(INFORMATION SUPPLIED Opens)
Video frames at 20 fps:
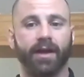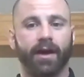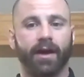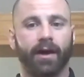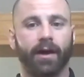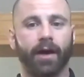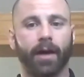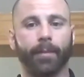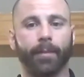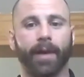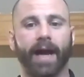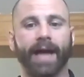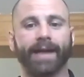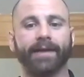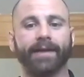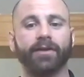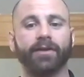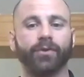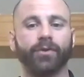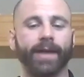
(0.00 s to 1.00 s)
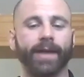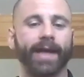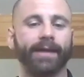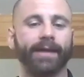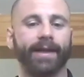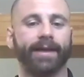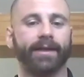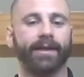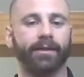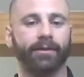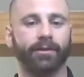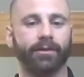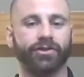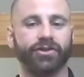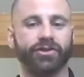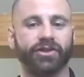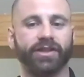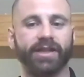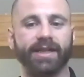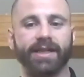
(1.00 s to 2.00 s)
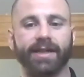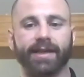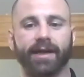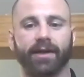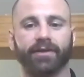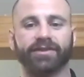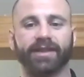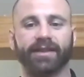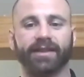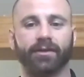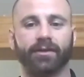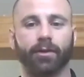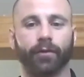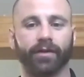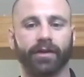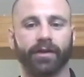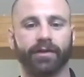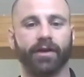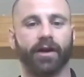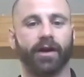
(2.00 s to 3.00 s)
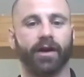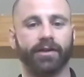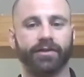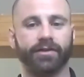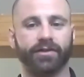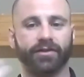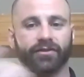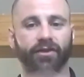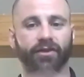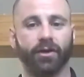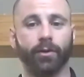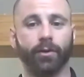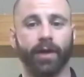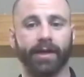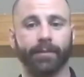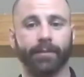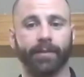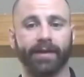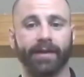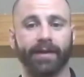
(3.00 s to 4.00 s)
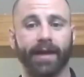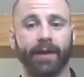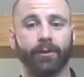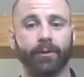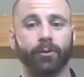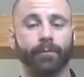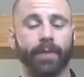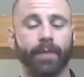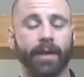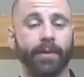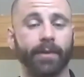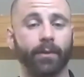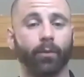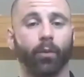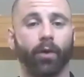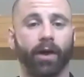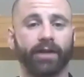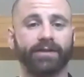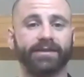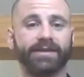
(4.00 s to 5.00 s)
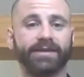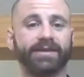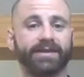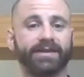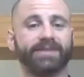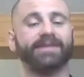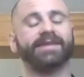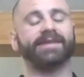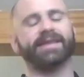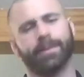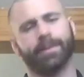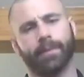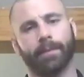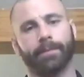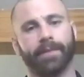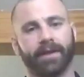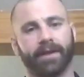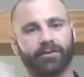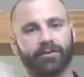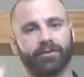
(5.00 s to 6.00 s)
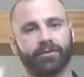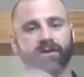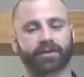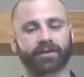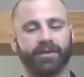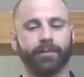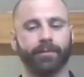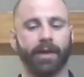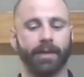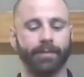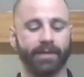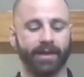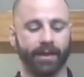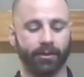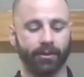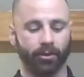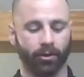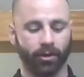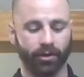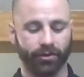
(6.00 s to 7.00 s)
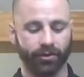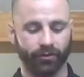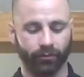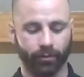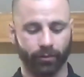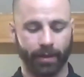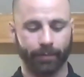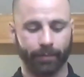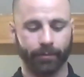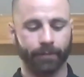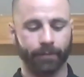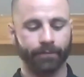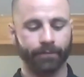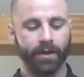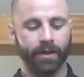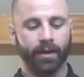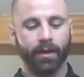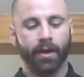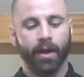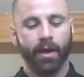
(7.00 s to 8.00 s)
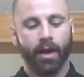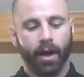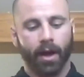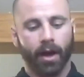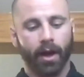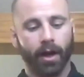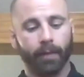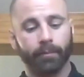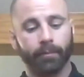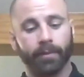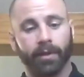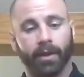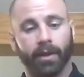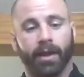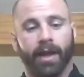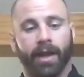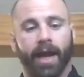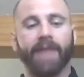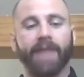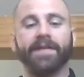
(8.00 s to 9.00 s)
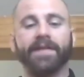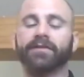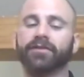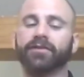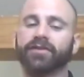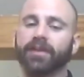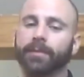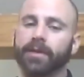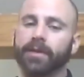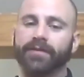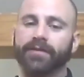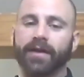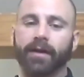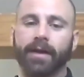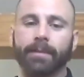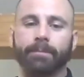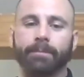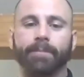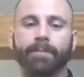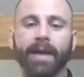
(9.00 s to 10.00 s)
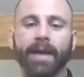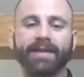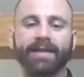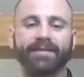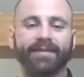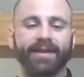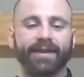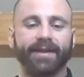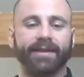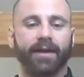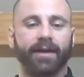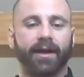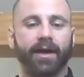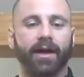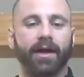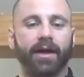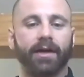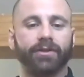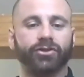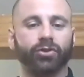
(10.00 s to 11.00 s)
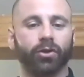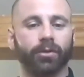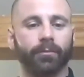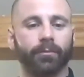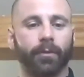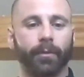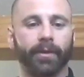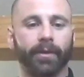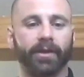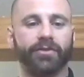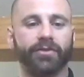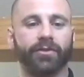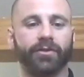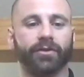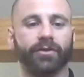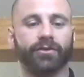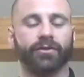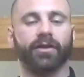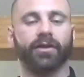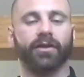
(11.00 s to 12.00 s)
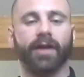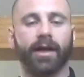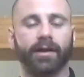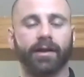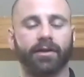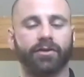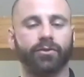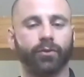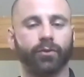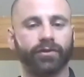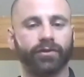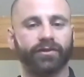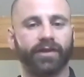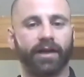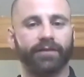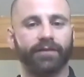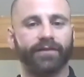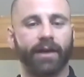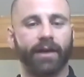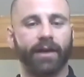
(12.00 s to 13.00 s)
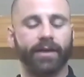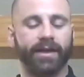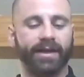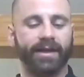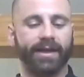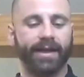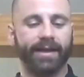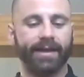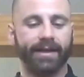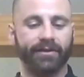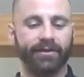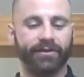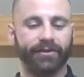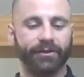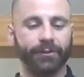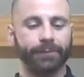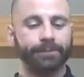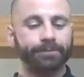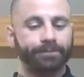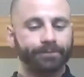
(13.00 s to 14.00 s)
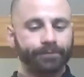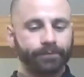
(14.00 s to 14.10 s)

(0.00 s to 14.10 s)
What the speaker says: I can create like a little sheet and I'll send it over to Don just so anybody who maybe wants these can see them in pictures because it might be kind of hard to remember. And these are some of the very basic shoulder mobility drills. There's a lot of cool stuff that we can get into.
(INFORMATION SUPPLIED Closes)
## WORK ORDER
Transcribe nothing but the lines from the one containing "(11.00 s to 12.00 s)" through the final line of the records, exactly as written and without pictures.

## EXERCISE RESULT
(11.00 s to 12.00 s)
(12.00 s to 13.00 s)
(13.00 s to 14.00 s)
(14.00 s to 14.10 s)

(0.00 s to 14.10 s)
What the speaker says: I can create like a little sheet and I'll send it over to Don just so anybody who maybe wants these can see them in pictures because it might be kind of hard to remember. And these are some of the very basic shoulder mobility drills. There's a lot of cool stuff that we can get into.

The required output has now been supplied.